My Definition of "Flicker":

Or, as a psychic once told my mother as I lay in a coma, "She's deciding which way she wants to go."

And, as my mother retorted, "Well, she doesn't have a choice." (Psychic is then "escorted" out of the Pediatric ICU.)

"Fight, my warrior, fight," were the words my mother determinedly whispered to me throughout the months of my coma. Only she knew the real burn I was battling to save myself from: a secret that threatened to extinguish my inner fire, long before my external world, as I knew it, spontaneously combusted overnight.

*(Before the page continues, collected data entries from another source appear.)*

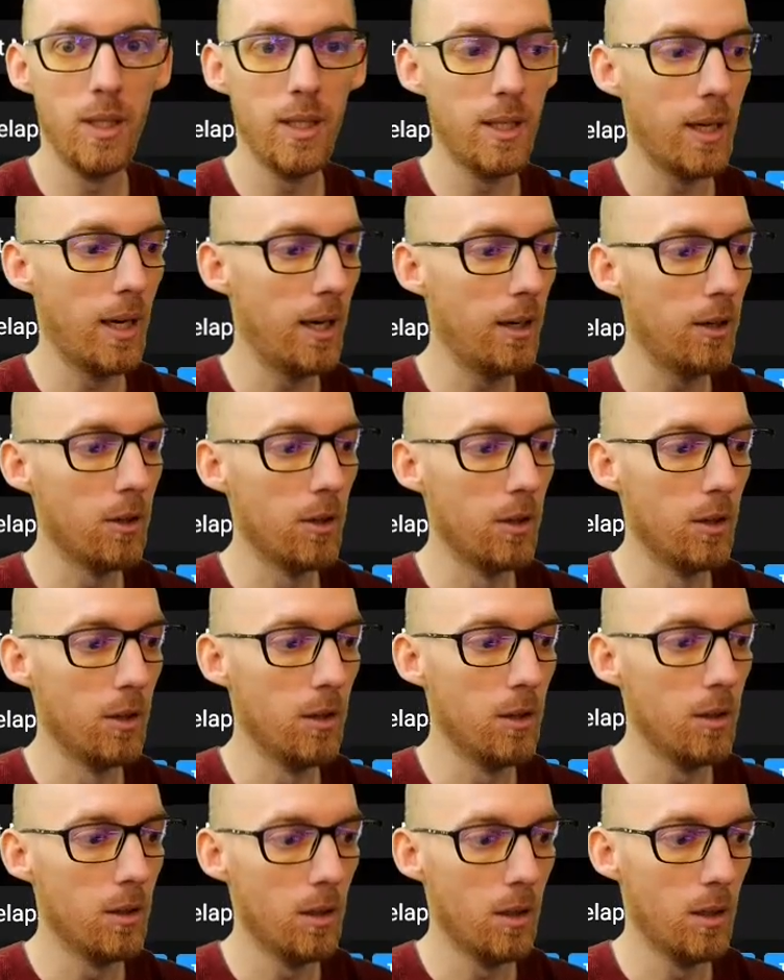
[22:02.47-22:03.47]
the
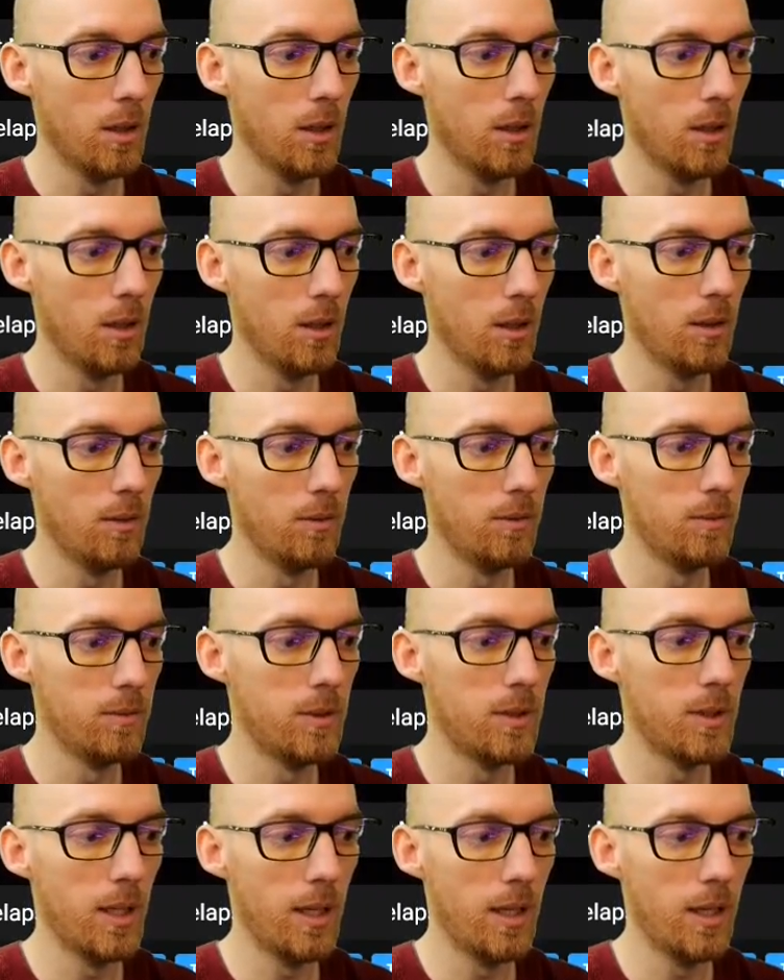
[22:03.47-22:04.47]
error of,
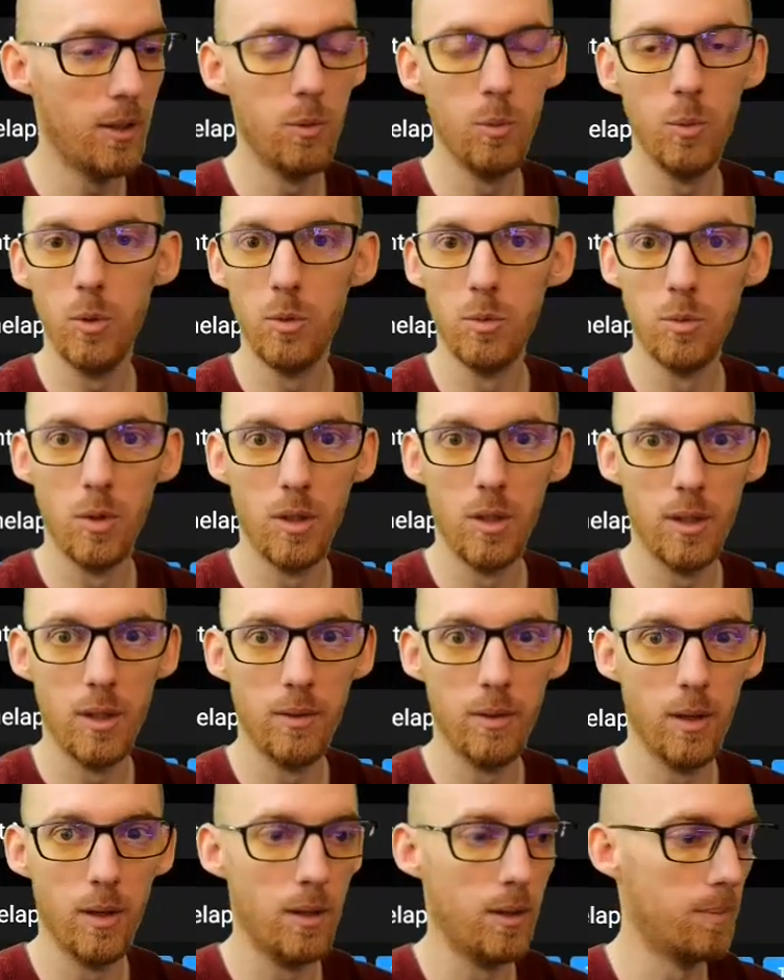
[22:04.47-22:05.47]
say, we'll run
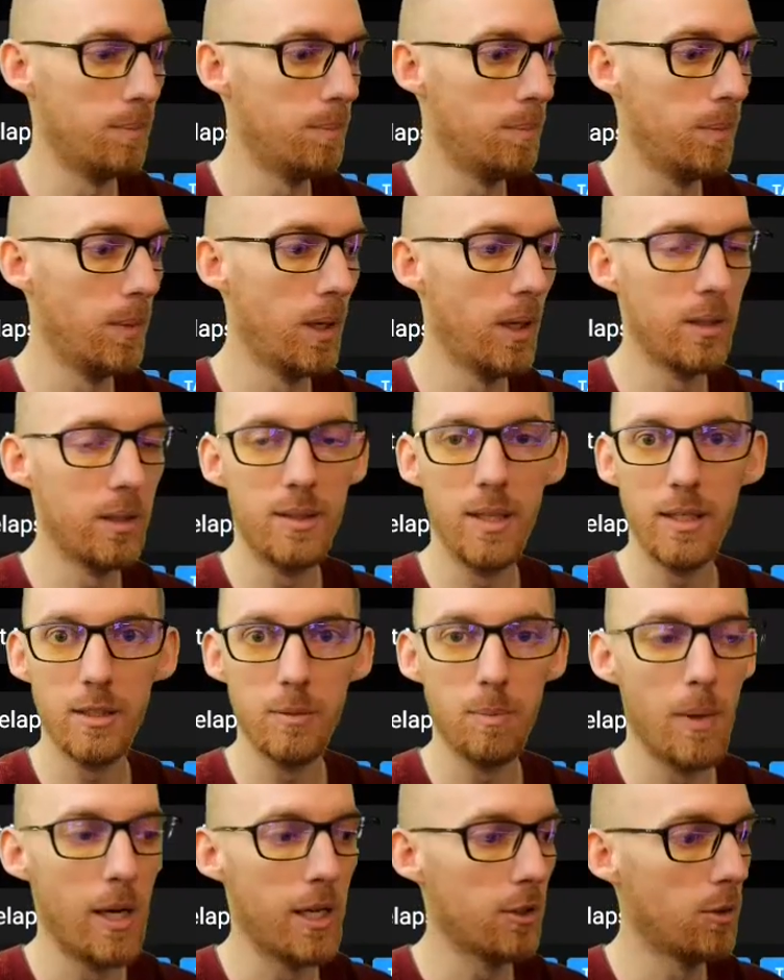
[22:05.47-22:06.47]
a
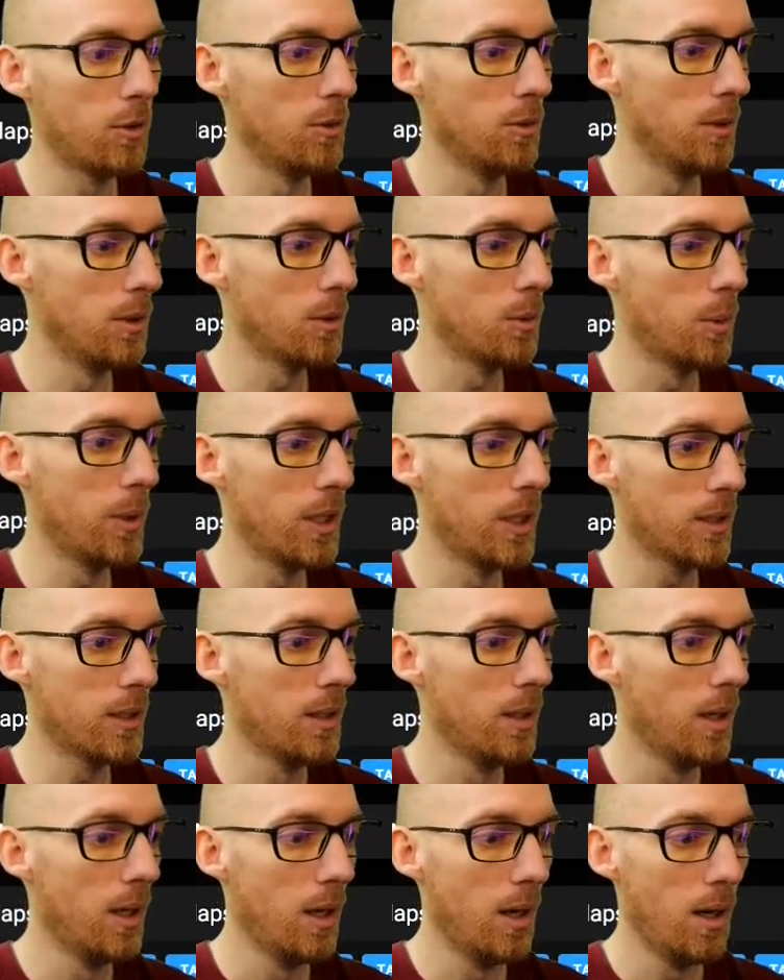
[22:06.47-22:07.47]
test macro real quick
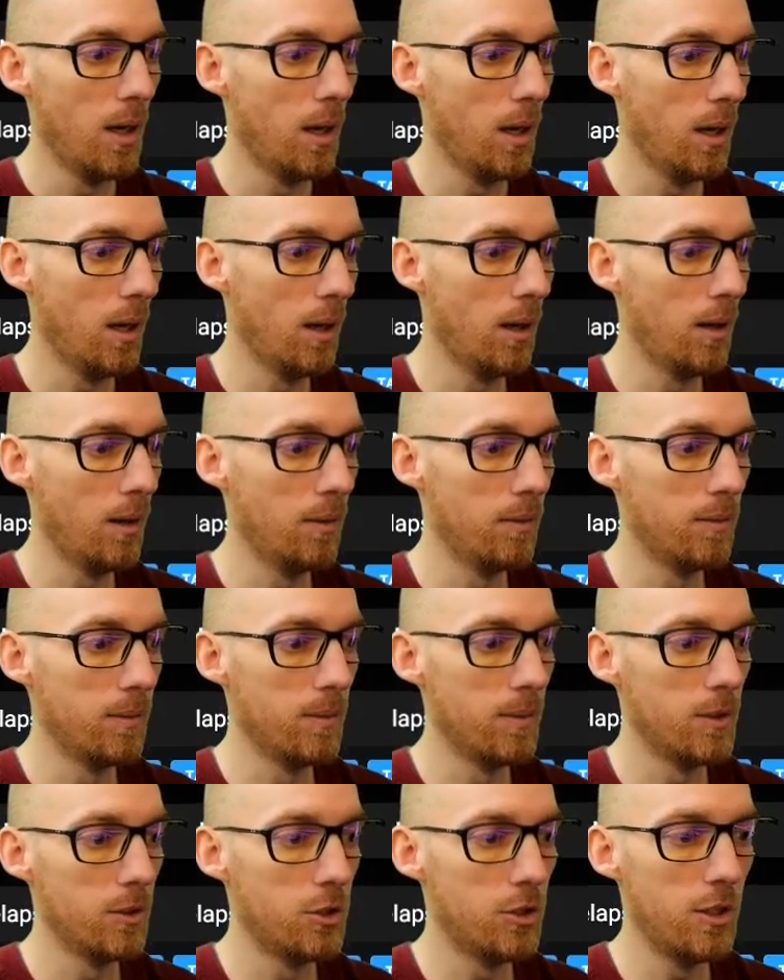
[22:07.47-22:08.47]
of
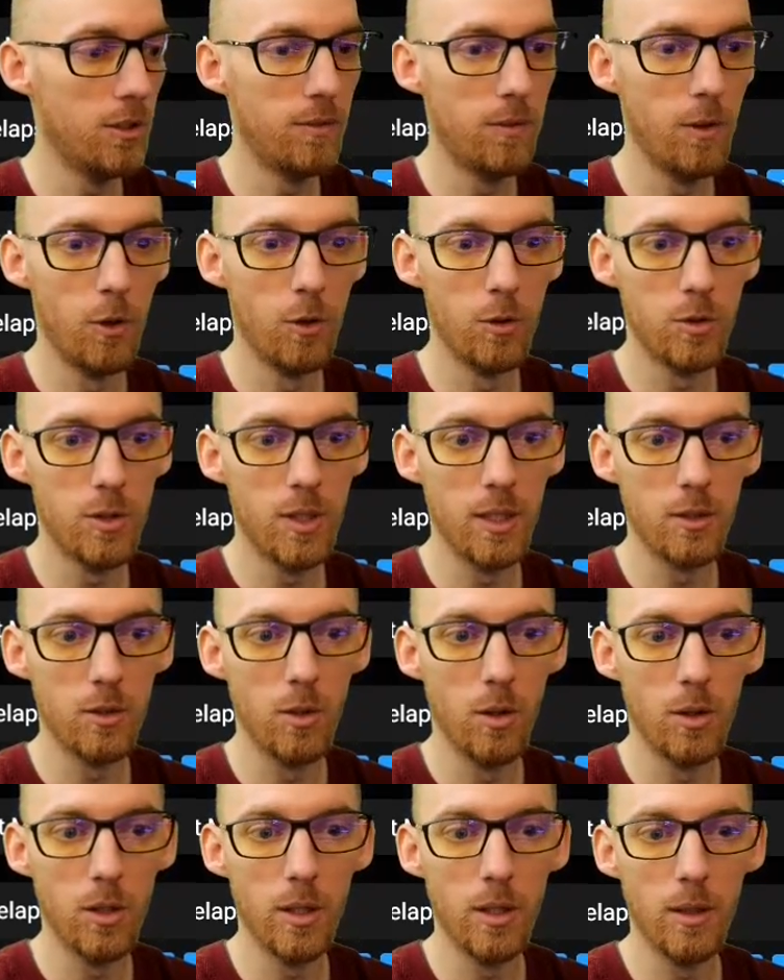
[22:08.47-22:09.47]
GPHOTO set
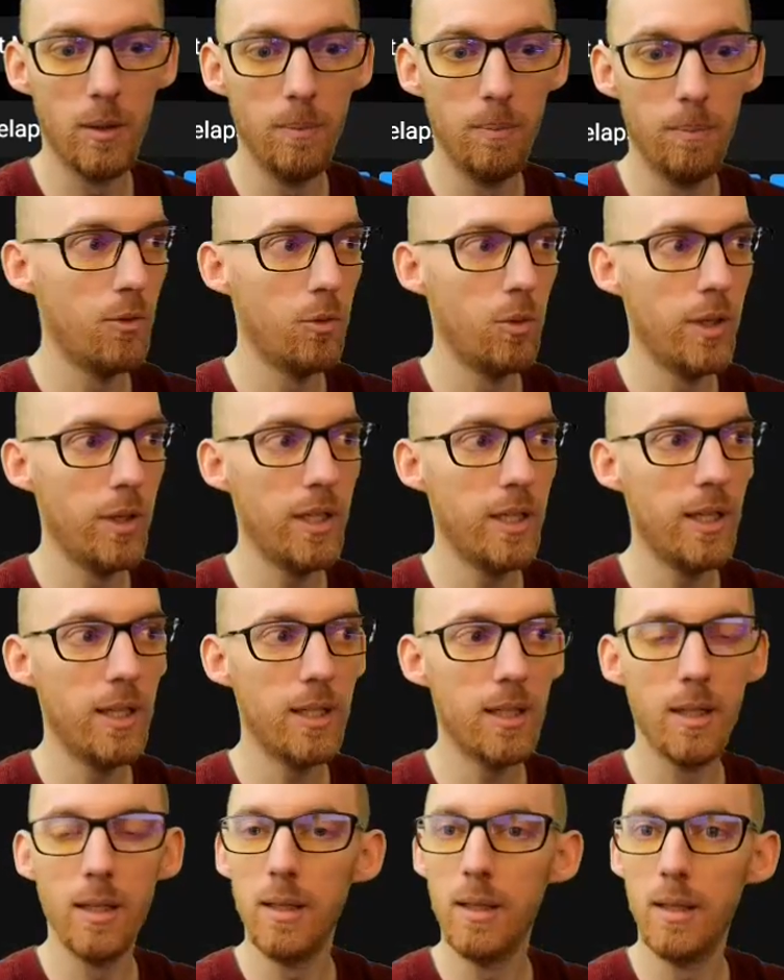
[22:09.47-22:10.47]
target. If we
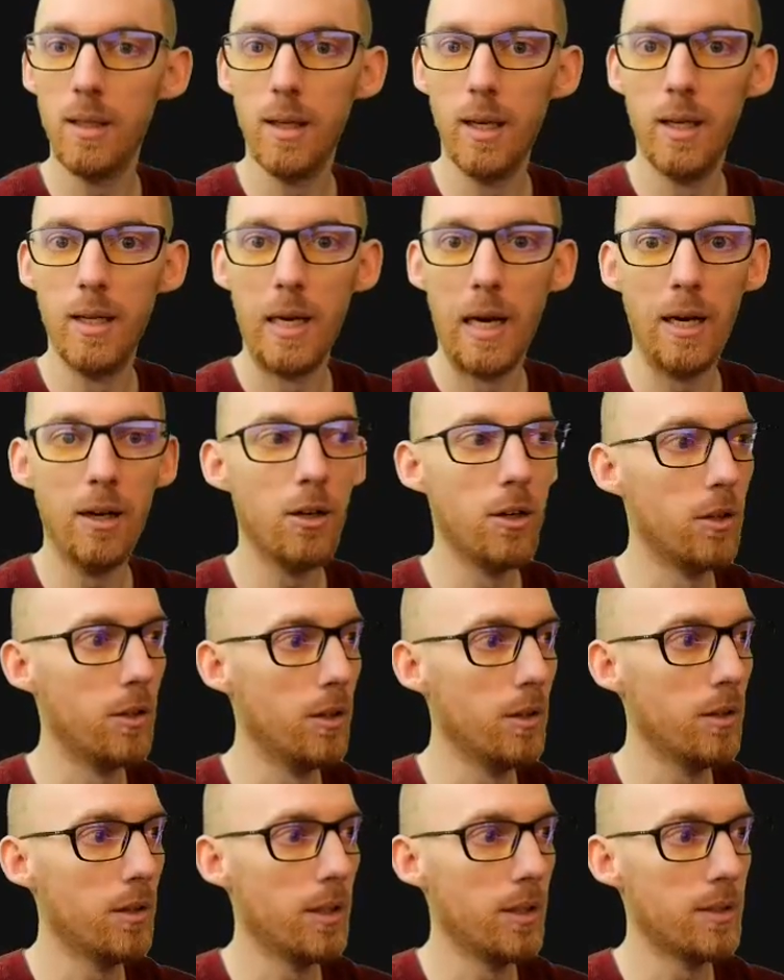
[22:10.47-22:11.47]
get an
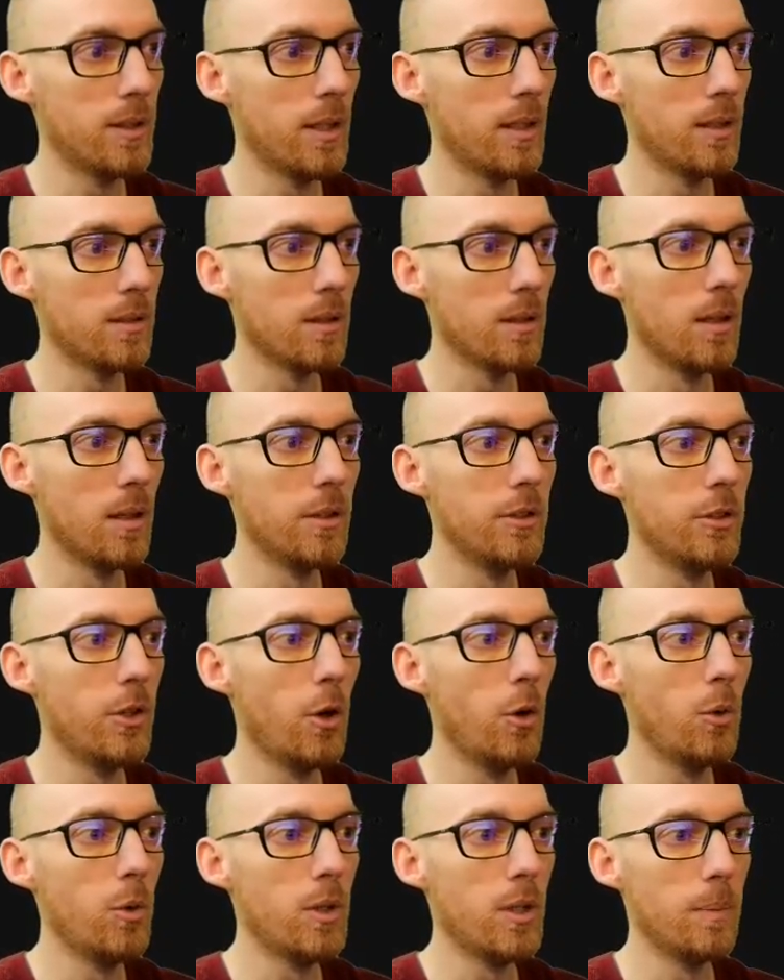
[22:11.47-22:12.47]
error that says
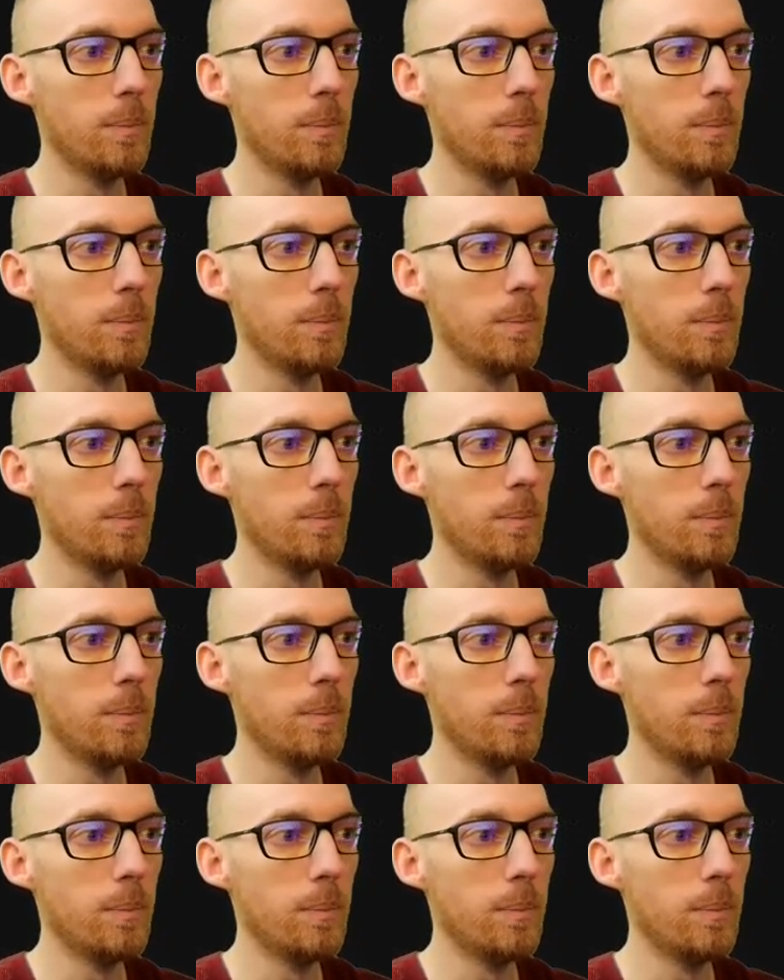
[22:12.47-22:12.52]
unknown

So, how does a fitful movement of light, a smoldering glow, a molested teenager, a comatose nomad, or a paralyzed family learn to be more than a flash in the dark once they've been burned?

After trauma, can we ever be more than a flicker in the dark?

I'd call myself a flicker that "fluctuated fitfully" to find myself. And Flickers and a Firestarter is a story that "fluctuated fitfully" to find itself. It's a full-length, fully-lived play I wrote that fluctuated to find itself too. Together, we flickered, tossed and turned, wracking our brains figuring out how to reclaim life from the crushed, icy wastelands of trauma.
Or...Crushed Ice.

Yep. Crushed Ice. It was the first image I thought of when I took my first online playwriting course six years ago. What did I want to write about?

Ice.

No, not the cup full of crushed ice I drooled over when I couldn't wet my lips for six years: a forbidden treasure, shards of frozen liquid glimmering like jewels reflecting in the sunlight that blazed down on the hot sunny beach my parents moved to straight out of the Surgical ICU.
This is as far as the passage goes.